A further matter of importance is that an examination of what is involved in any of the second to seventh parts of the clause does not lead one to think that it was intended to bring in work on or in connection with any but conventional buildings except insofar as concerns the specific structures mentioned in the first part of the clause. The reason for the later parts thereof was to make it clear that all sorts of work done, otherwise than by tradesmen, in and about building sites was to be included. Thus the second part catches tradesmen's assistants as does the fifth. The third part catches work incidental to building construction, the fourth the work, on building contracts, of the various classifications of workmen there mentioned, the sixth the erection and dismantling, on building sites, of steel formwork and the work of excavating and levelling ground and the seventh the doing of concrete work and other work there mentioned in connection with the earlier specified operations.

None of these parts of the clause thus requires the word "building", there used as an adjective, to be given a wider meaning than the word where earlier used as a noun. The final part of the clause does not add materially or substantially to what has gone before in the more specific parts of it.

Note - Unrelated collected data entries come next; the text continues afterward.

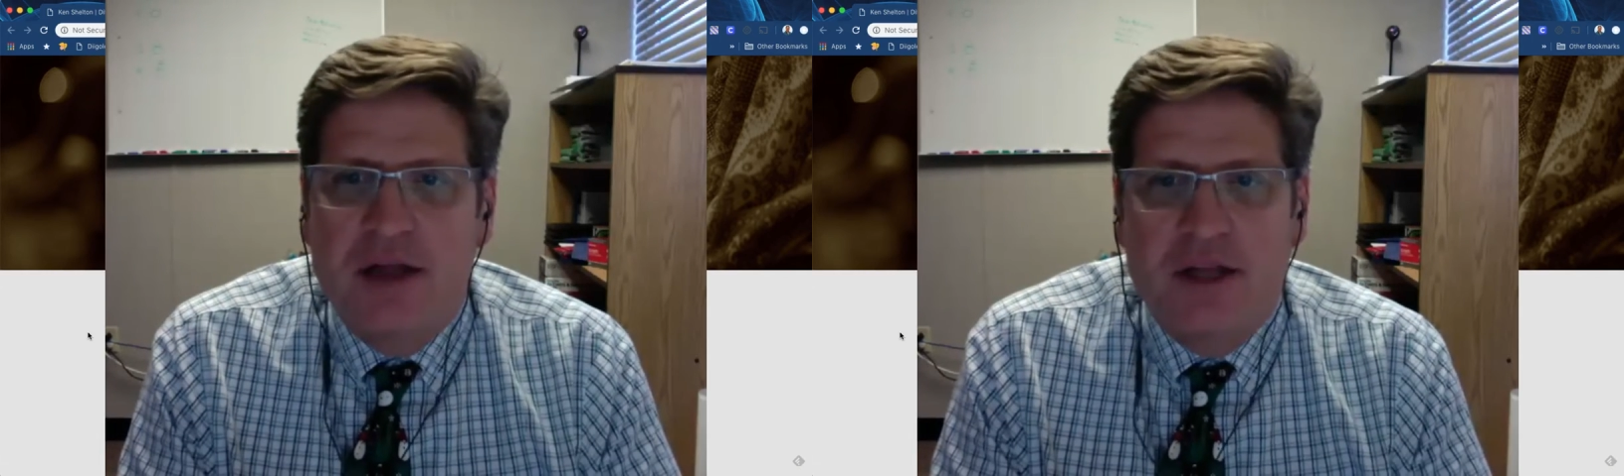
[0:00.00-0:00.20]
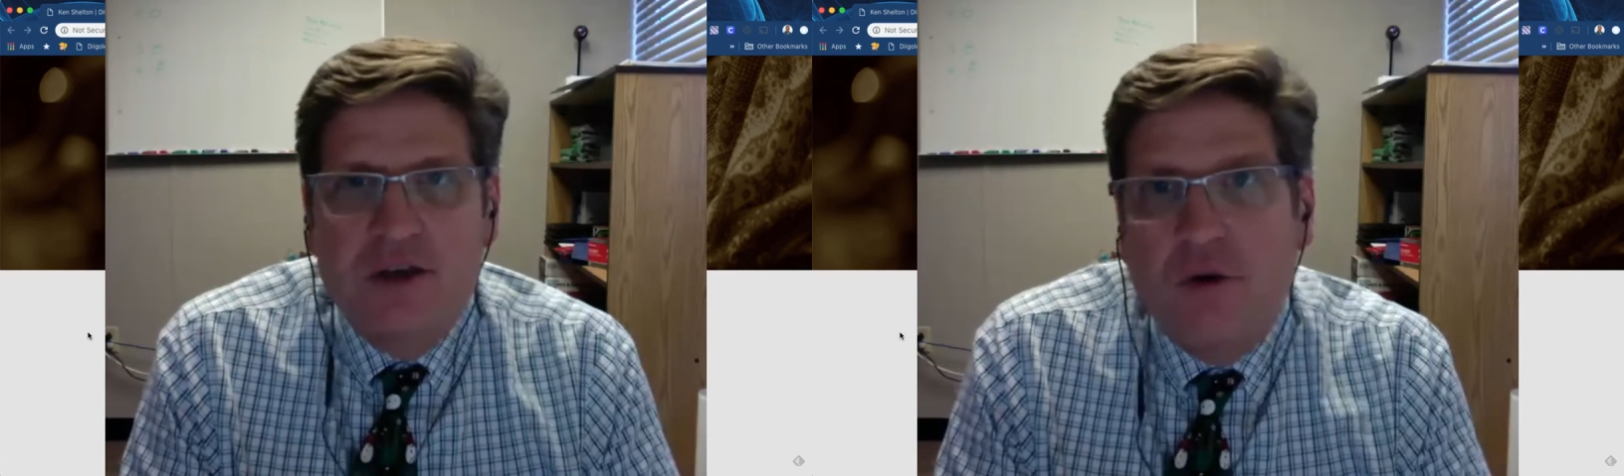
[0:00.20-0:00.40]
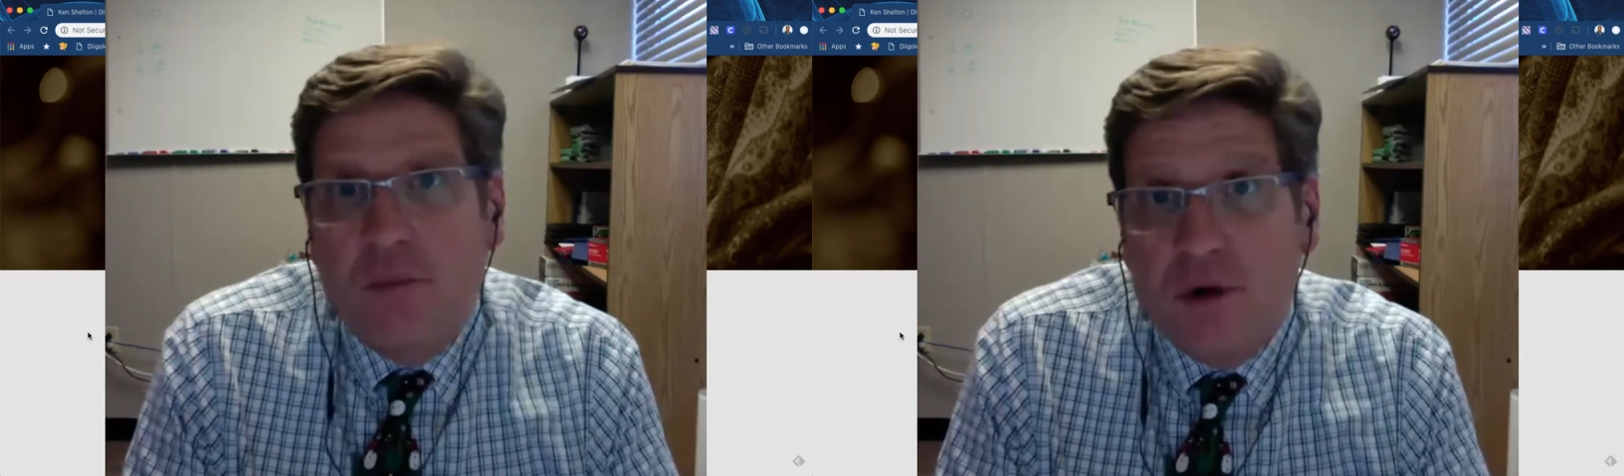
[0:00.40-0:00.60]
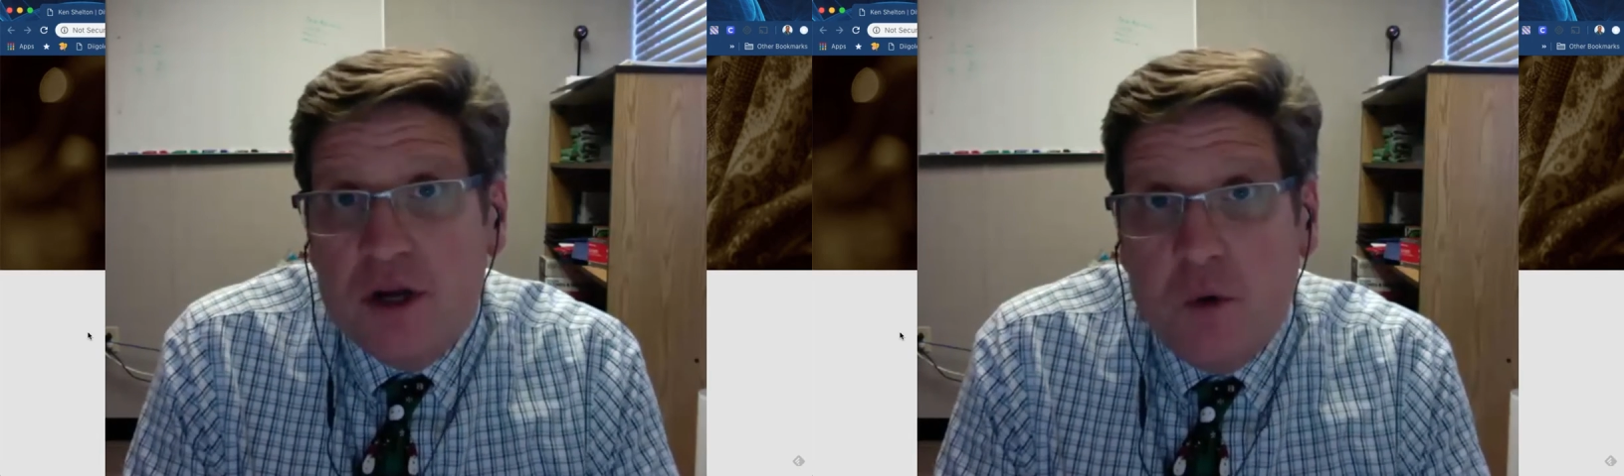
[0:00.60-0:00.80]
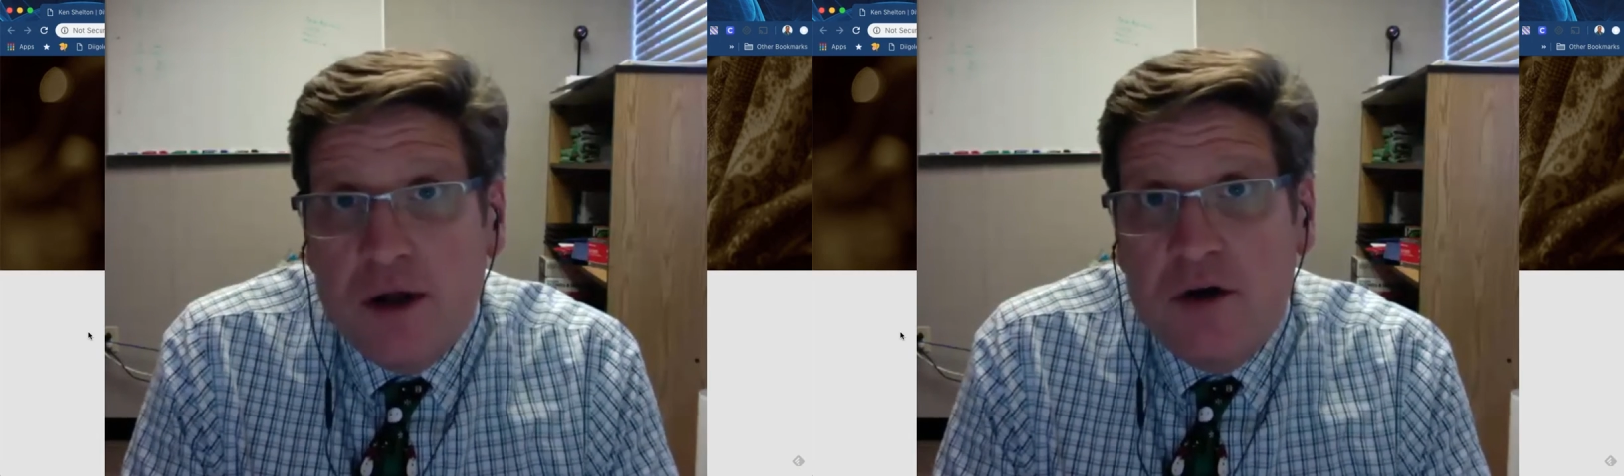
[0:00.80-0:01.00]
they do it pretty
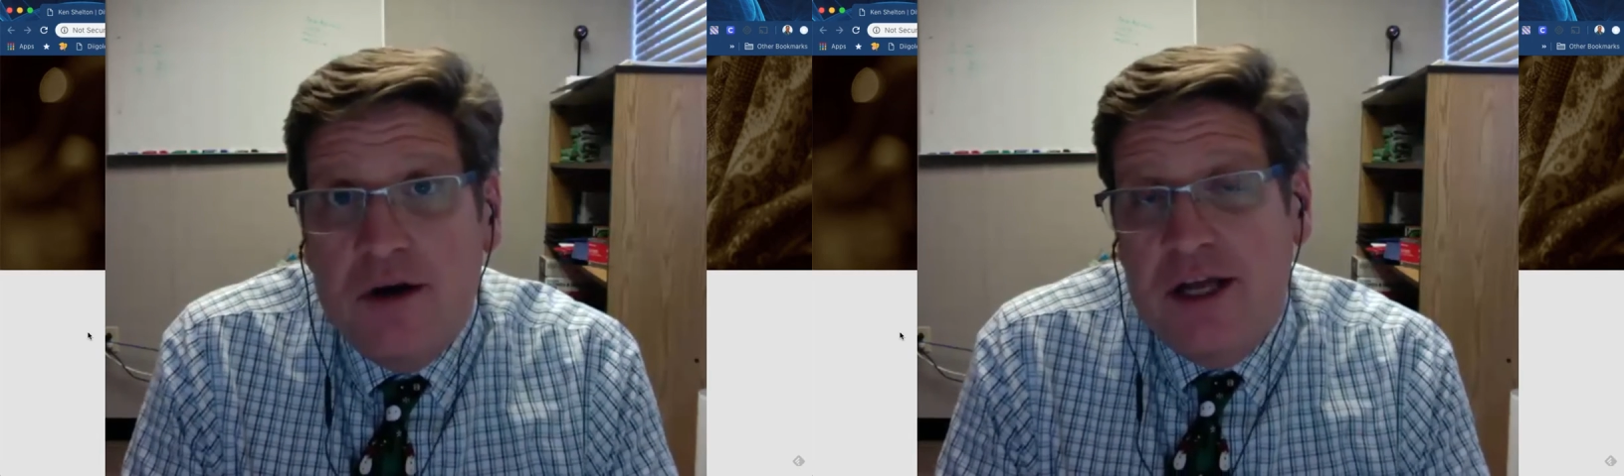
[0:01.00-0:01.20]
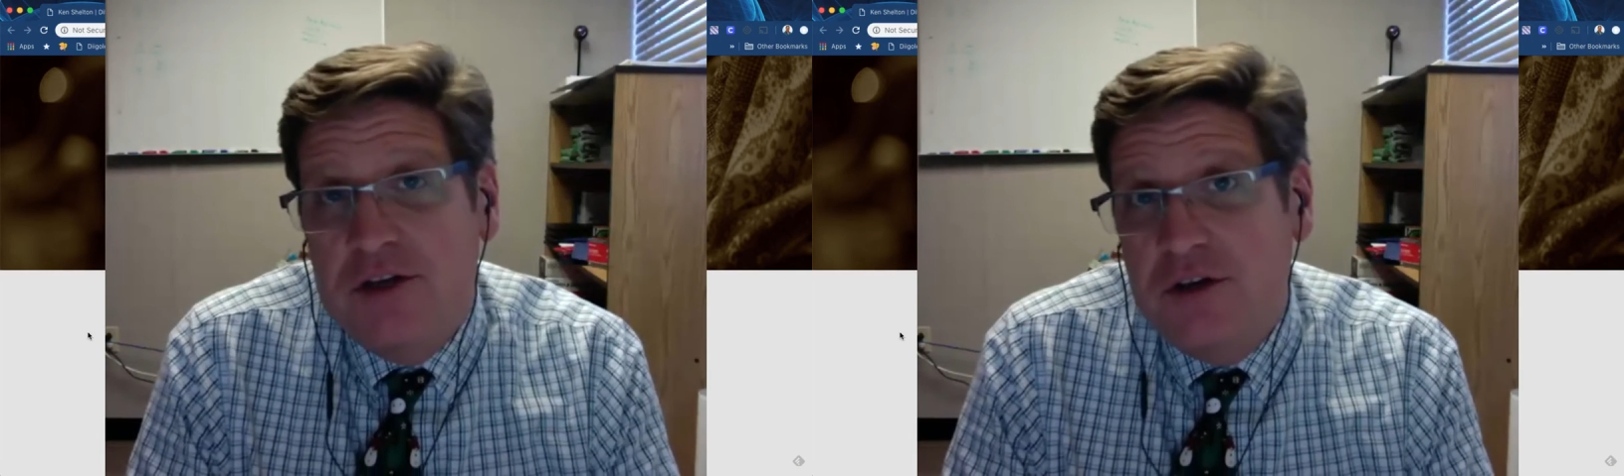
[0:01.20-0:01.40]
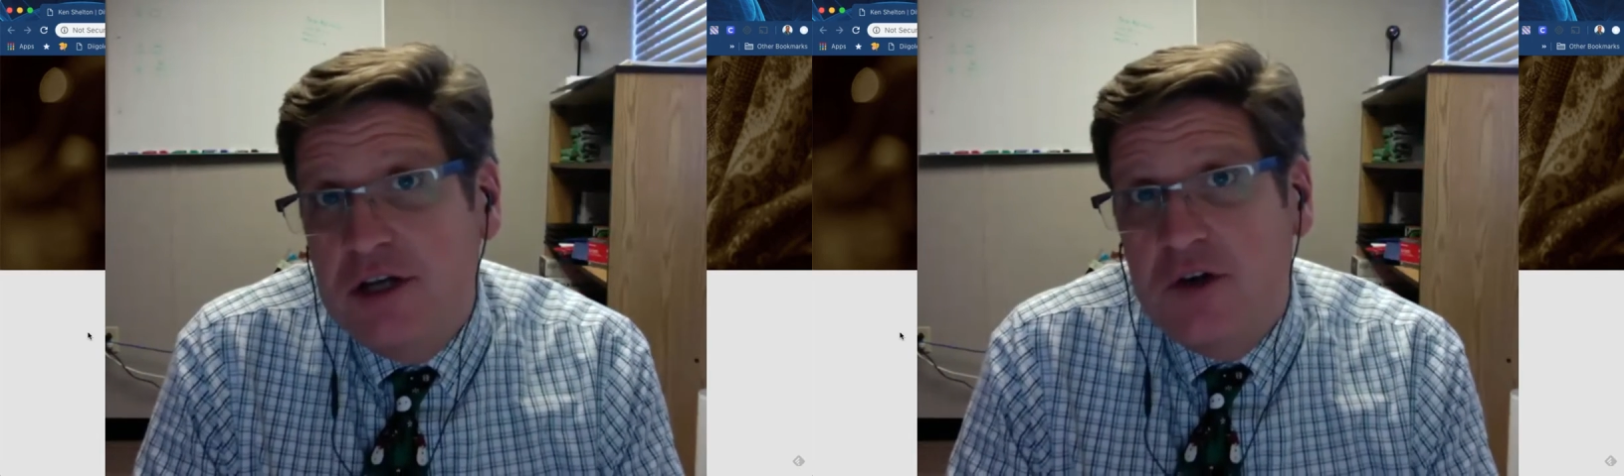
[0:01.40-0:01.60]
quickly and you didn't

The considerations I have so far mentioned would lead me to the conclusion that the respondent's submissions should be accepted. That conclusion would be in line with the view of both Barwick C.J. and Menzies J. in The Queen v. Watson; 128 C.L.R. at pp.79 and 85. It is true that their views were discounted by Mason J. in the Omega case; 55 A.L.J.R. at p.522. But what he said, as he really acknowledges in the relevant passage, is itself obiter. More importantly, perhaps, he there makes it clear that he is not dealing with a clause such as this.

Recently the Commission, by majority, determined that the eligibility clause of the rules of the applicant was to be given a meaning similar to that which I consider the scope clause of the award to have; The Australian Building Construction Employees' and Builders Labourers' Federation v. Electric Power Transmission Pty. Limited, 7 October, 1981, Print No. E 7792. Williams J's. dissent is plainly because of the effect he thought the Omega case had. That is not, with respect, a view which I share.

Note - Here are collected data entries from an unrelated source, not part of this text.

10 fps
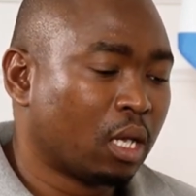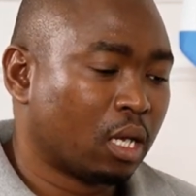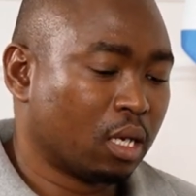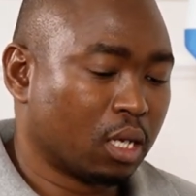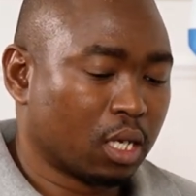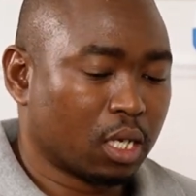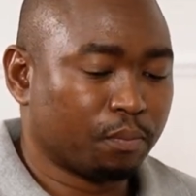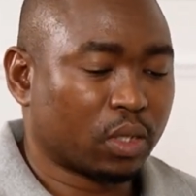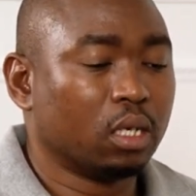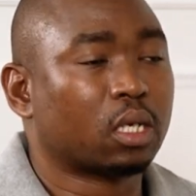a
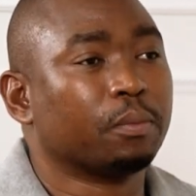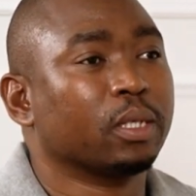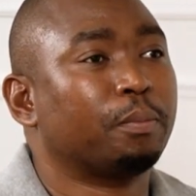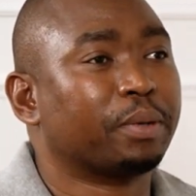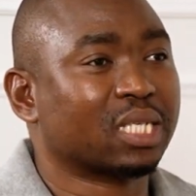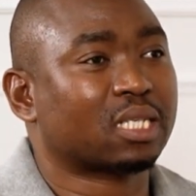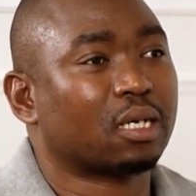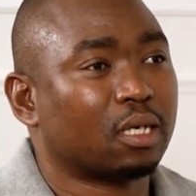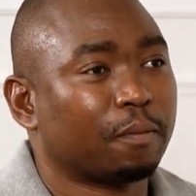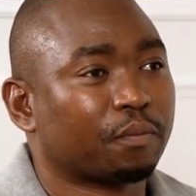little bit better,
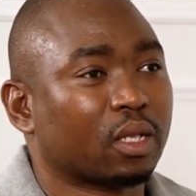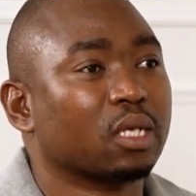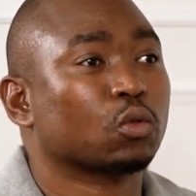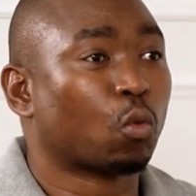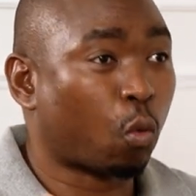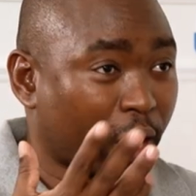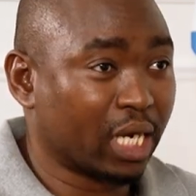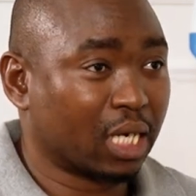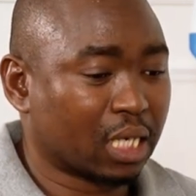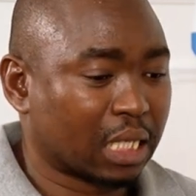as
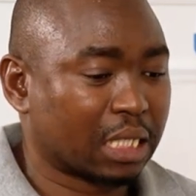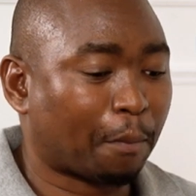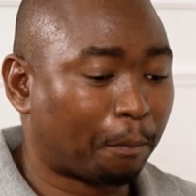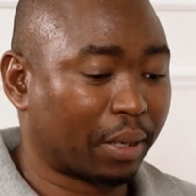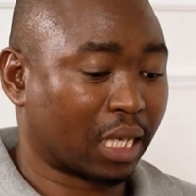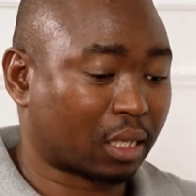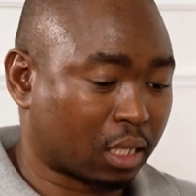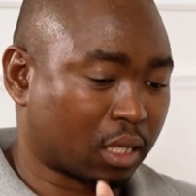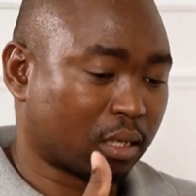when the black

In two of the judgments in the Omega case reference is made to the history of the eligibility clause of the applicant here. Murphy and Wilson JJ. used that history, or part of it, in support of the different conclusions to which they came. During the argument before me extensive reference was made to cases decided in the Commonwealth Court of Conciliation and Arbitration on the meaning of the eligibility clause in the rules of the applicant as it has been from time to time. These cases included those referred to by Murphy and Wilson JJ. and a number of others as well. Some of these indicate that the eligibility clause was in terms different from the clause as it now is. In others it is difficult to discern from the report what the terms of the clause were. Whilst I think reference to these older authorities is helpful, I do not think they are decisive. They are to a degree conflicting. In the end I think it is safer to have regard to the words which are now in question. Having done so, I have, for the reasons earlier given, reached the conclusion that the submissions of the respondent are to be preferred.

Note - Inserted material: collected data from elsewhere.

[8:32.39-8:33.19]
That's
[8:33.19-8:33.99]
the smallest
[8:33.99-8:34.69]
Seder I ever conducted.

My conclusion in that regard makes it unnecessary to deal with the respondent's final submission based on differences between the scope clause of the award and the eligibility clause in the rules of the applicant.

Accordingly, I propose to determine the question at issue adversely to the applicant. I do not, however, make formal orders now. The matter will be stood over for a short time to enable counsel to consider what I have said. When it is again in the list counsel for the respondent are to bring in short minutes of order to give effect to my decision.